Word for word, copy the line that contains "[0.50-1.00s]" and each line after it in the data below. Pictures stay out of the copy.

(Record extracts Opens)

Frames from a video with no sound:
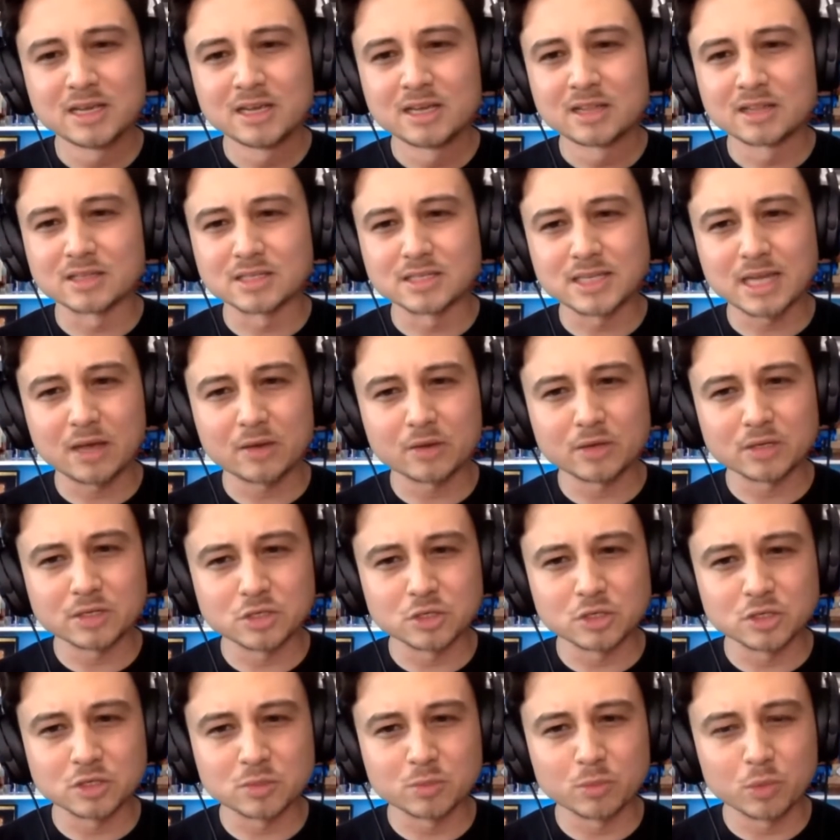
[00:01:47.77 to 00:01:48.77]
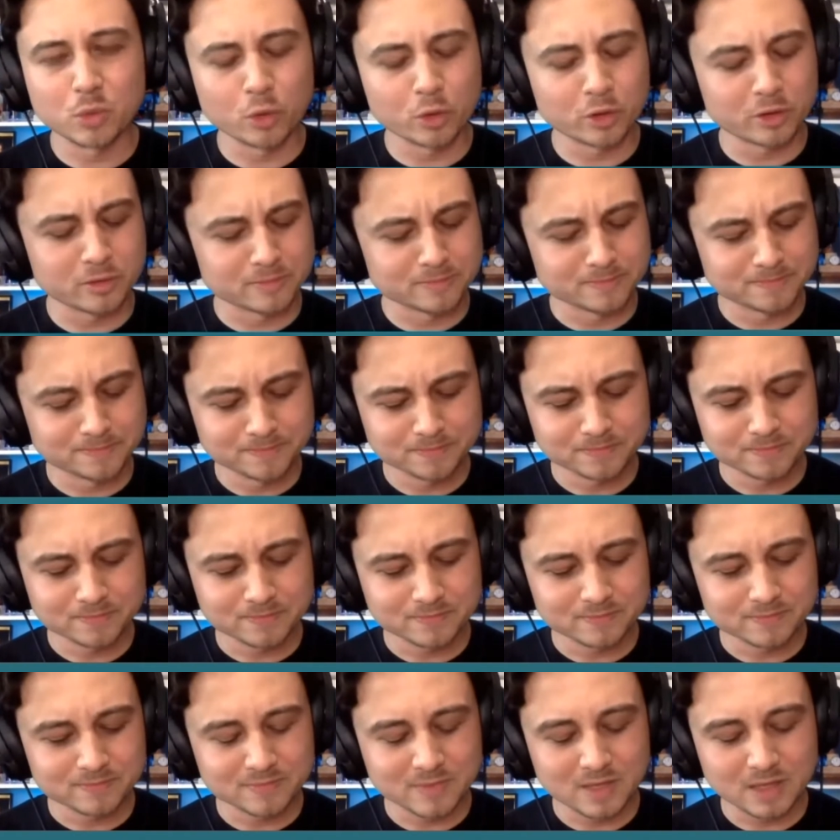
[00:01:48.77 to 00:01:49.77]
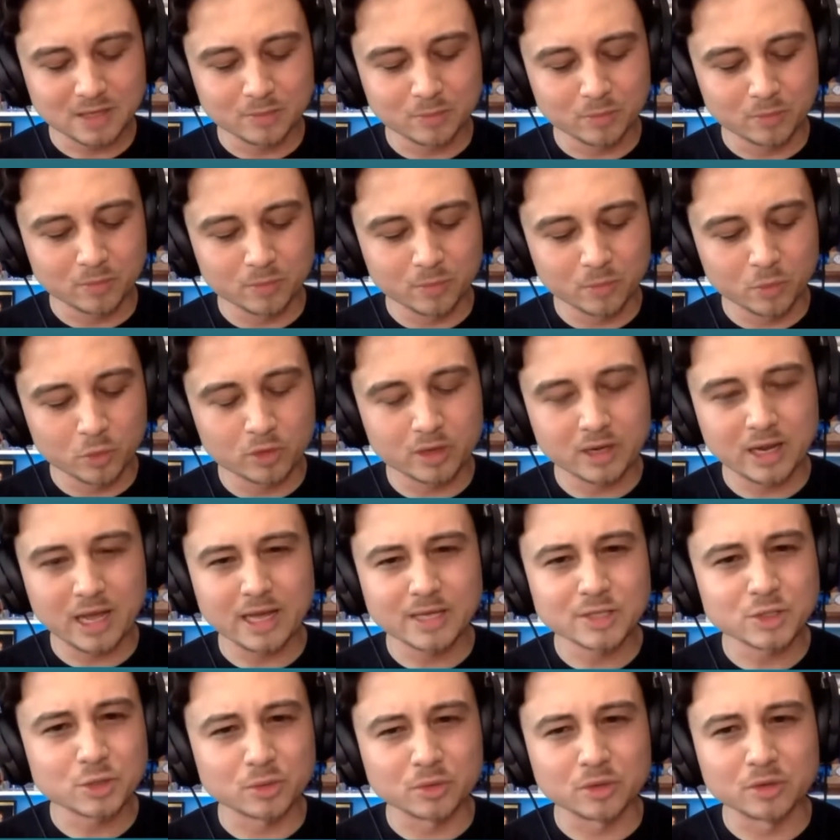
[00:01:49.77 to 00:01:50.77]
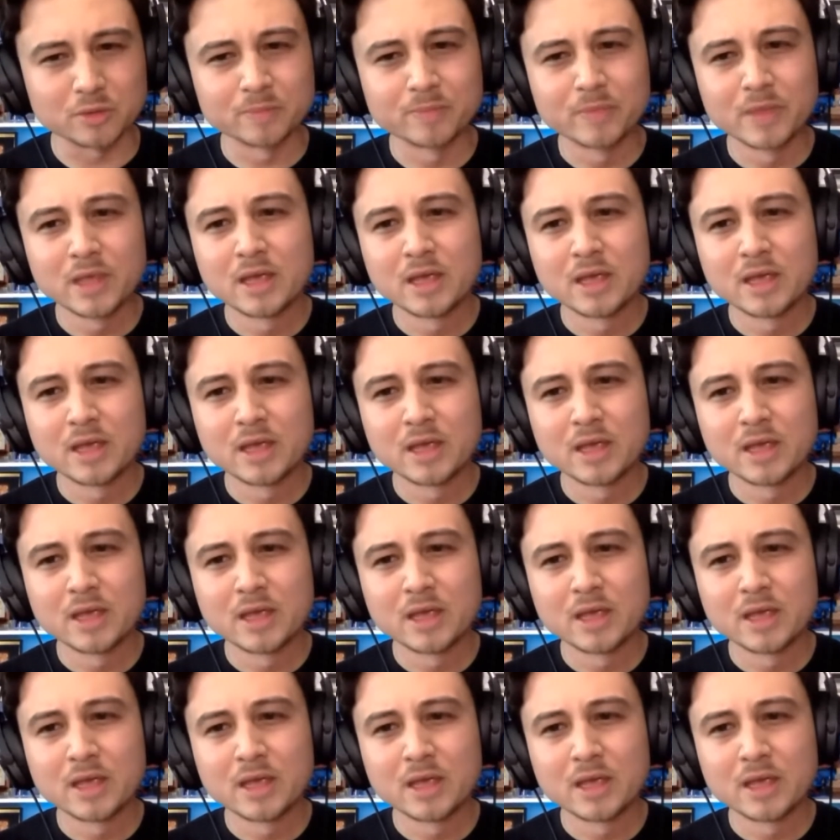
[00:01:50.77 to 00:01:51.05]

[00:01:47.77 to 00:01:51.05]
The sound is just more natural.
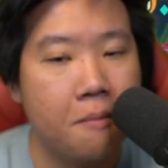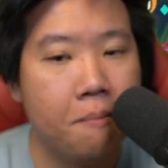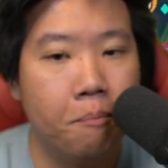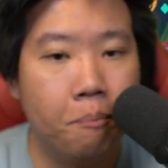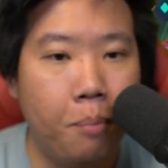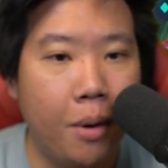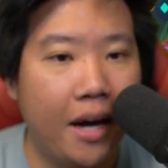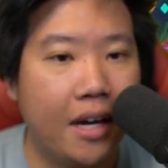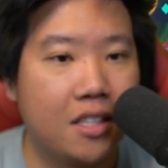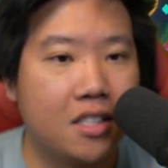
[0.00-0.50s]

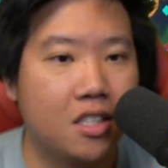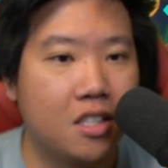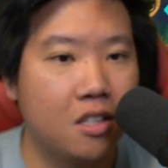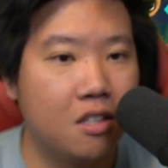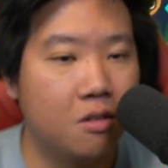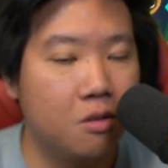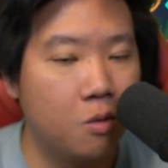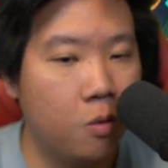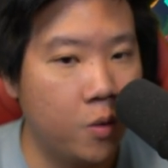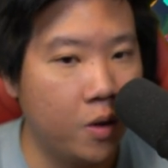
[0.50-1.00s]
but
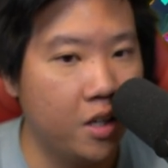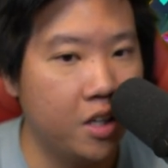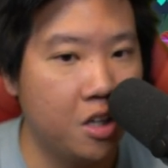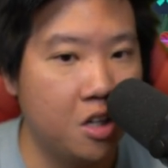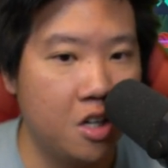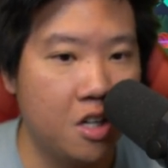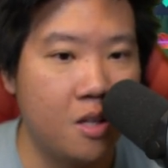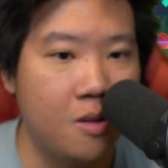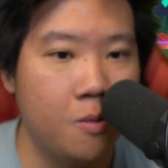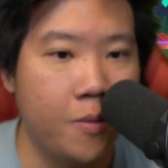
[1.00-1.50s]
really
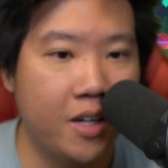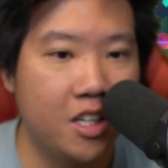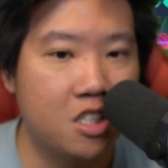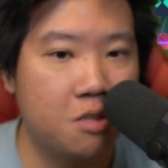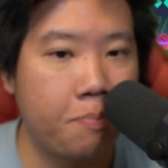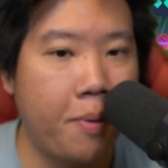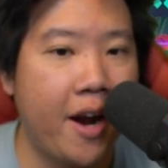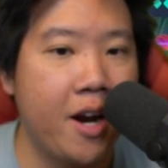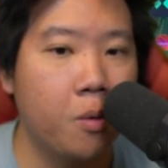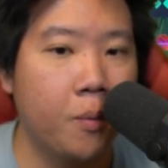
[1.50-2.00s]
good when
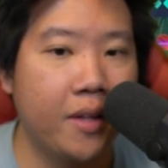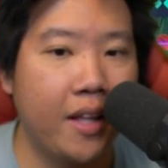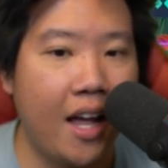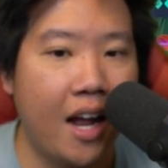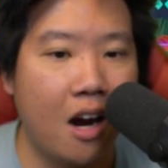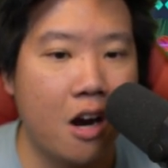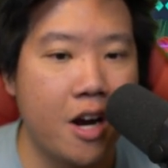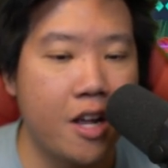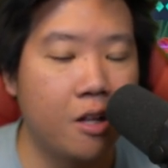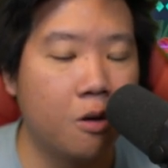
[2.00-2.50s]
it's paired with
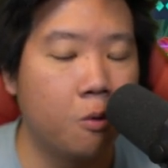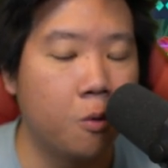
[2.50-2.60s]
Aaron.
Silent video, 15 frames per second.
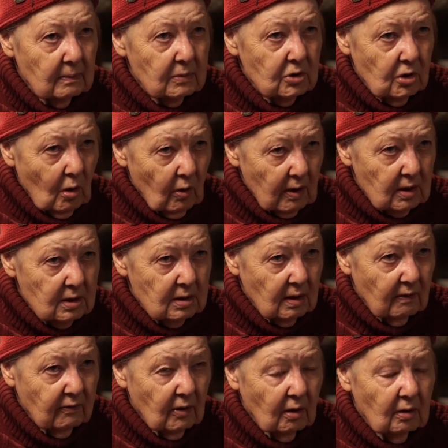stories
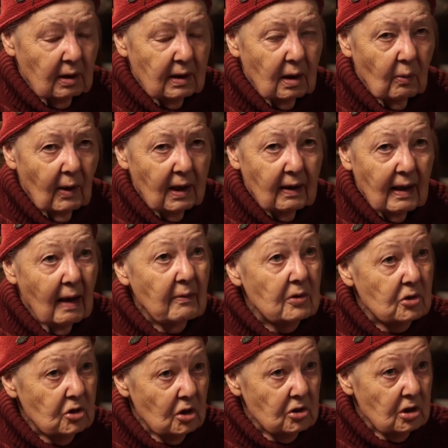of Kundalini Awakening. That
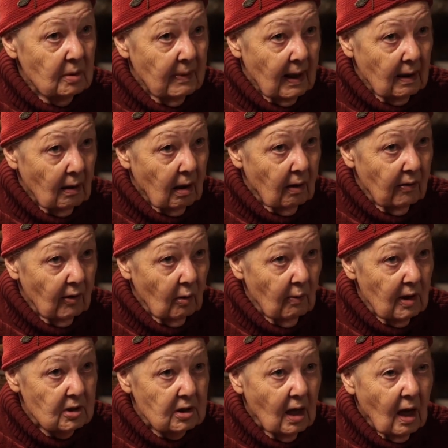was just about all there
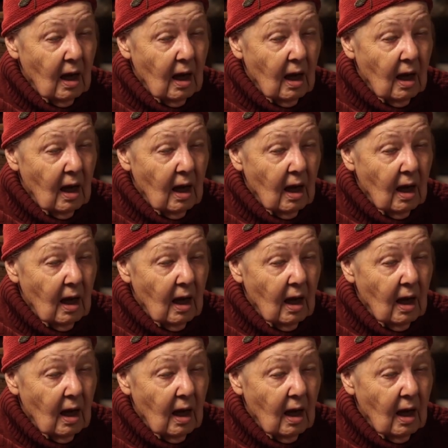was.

(Record extracts Closes)

> Answer space:
[0.50-1.00s]
but
[1.00-1.50s]
really
[1.50-2.00s]
good when
[2.00-2.50s]
it's paired with
[2.50-2.60s]
Aaron.
Silent video, 15 frames per second.
stories
of Kundalini Awakening. That
was just about all there
was.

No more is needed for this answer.